BEGIN Input material

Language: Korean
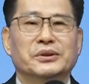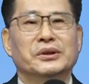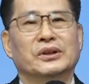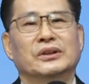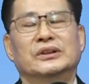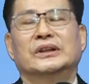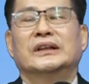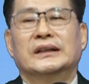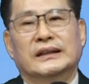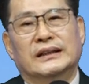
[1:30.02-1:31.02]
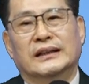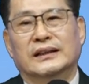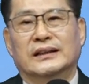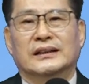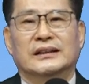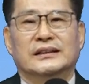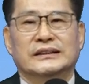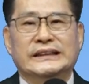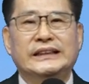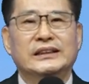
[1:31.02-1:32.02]
또 어,
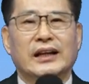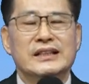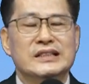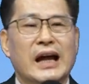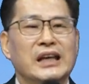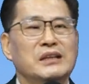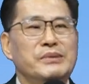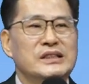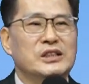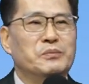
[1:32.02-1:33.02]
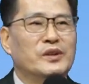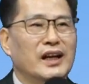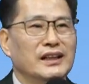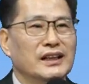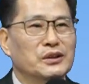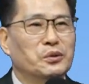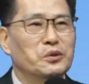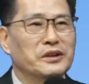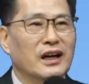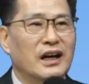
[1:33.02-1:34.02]
이단 사이비 집단이
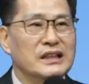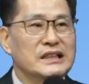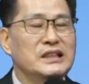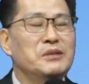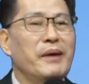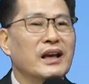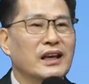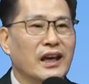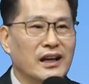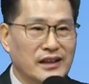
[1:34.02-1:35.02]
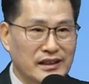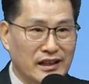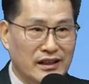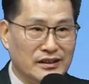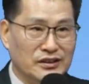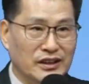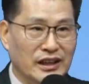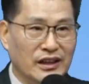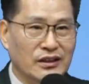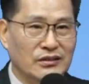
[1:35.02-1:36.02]
통계가 200개가 된다는
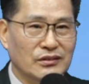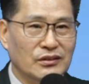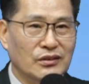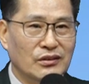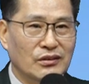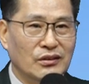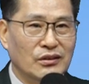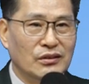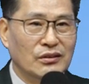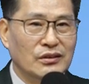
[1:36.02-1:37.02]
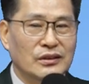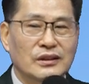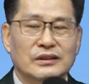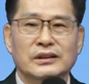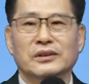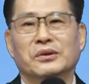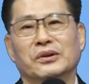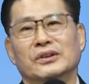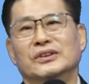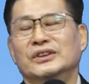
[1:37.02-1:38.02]
거예요.
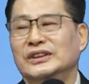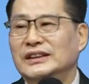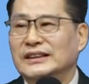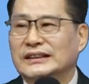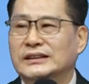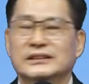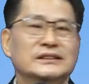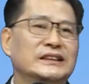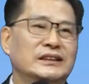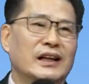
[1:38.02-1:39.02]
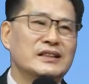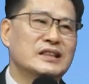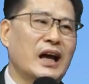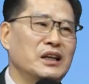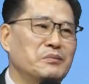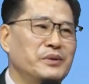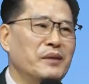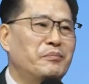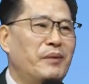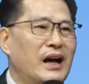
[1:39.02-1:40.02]
그리고 그 이단
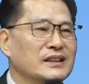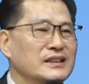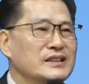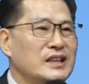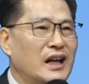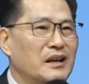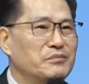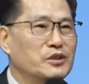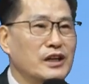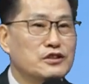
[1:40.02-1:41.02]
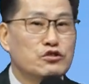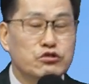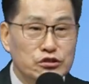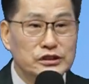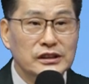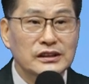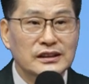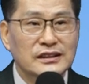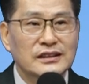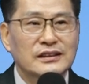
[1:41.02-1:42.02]
사이비에 빠진 사람들의 수를
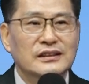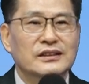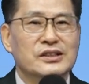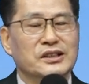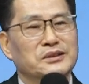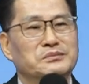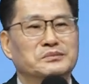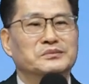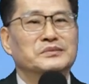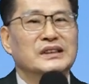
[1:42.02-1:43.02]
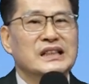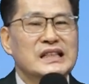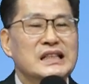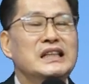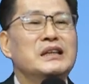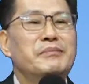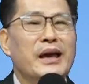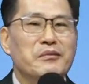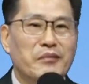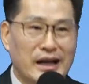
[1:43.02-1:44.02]
지금
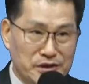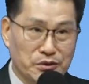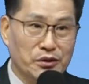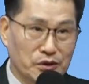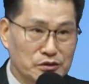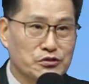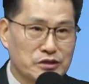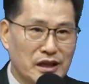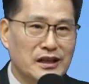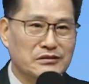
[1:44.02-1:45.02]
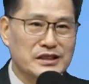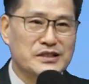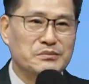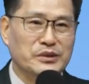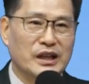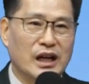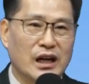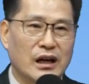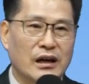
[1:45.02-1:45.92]
200만으로 추산하고 있습니다.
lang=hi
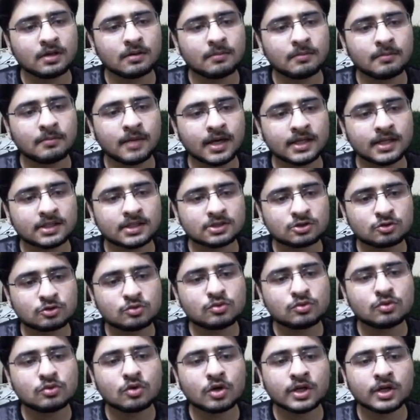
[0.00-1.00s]
माइनस
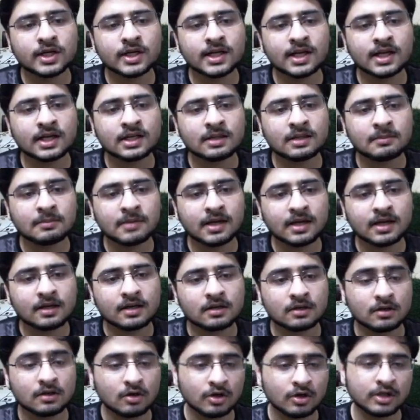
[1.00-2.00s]
टू और एक डालेंगे
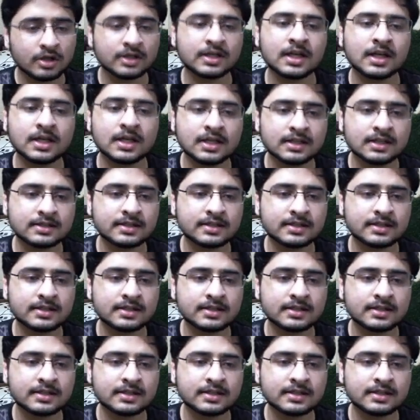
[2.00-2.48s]
और एक डालेंगे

END Input material

## The problem
Could you transcribe the records above exactly, leaving out any pictures?

## Response
Language: Korean
[1:30.02-1:31.02]
[1:31.02-1:32.02]
또 어,
[1:32.02-1:33.02]
[1:33.02-1:34.02]
이단 사이비 집단이
[1:34.02-1:35.02]
[1:35.02-1:36.02]
통계가 200개가 된다는
[1:36.02-1:37.02]
[1:37.02-1:38.02]
거예요.
[1:38.02-1:39.02]
[1:39.02-1:40.02]
그리고 그 이단
[1:40.02-1:41.02]
[1:41.02-1:42.02]
사이비에 빠진 사람들의 수를
[1:42.02-1:43.02]
[1:43.02-1:44.02]
지금
[1:44.02-1:45.02]
[1:45.02-1:45.92]
200만으로 추산하고 있습니다.
lang=hi
[0.00-1.00s]
माइनस
[1.00-2.00s]
टू और एक डालेंगे
[2.00-2.48s]
और एक डालेंगे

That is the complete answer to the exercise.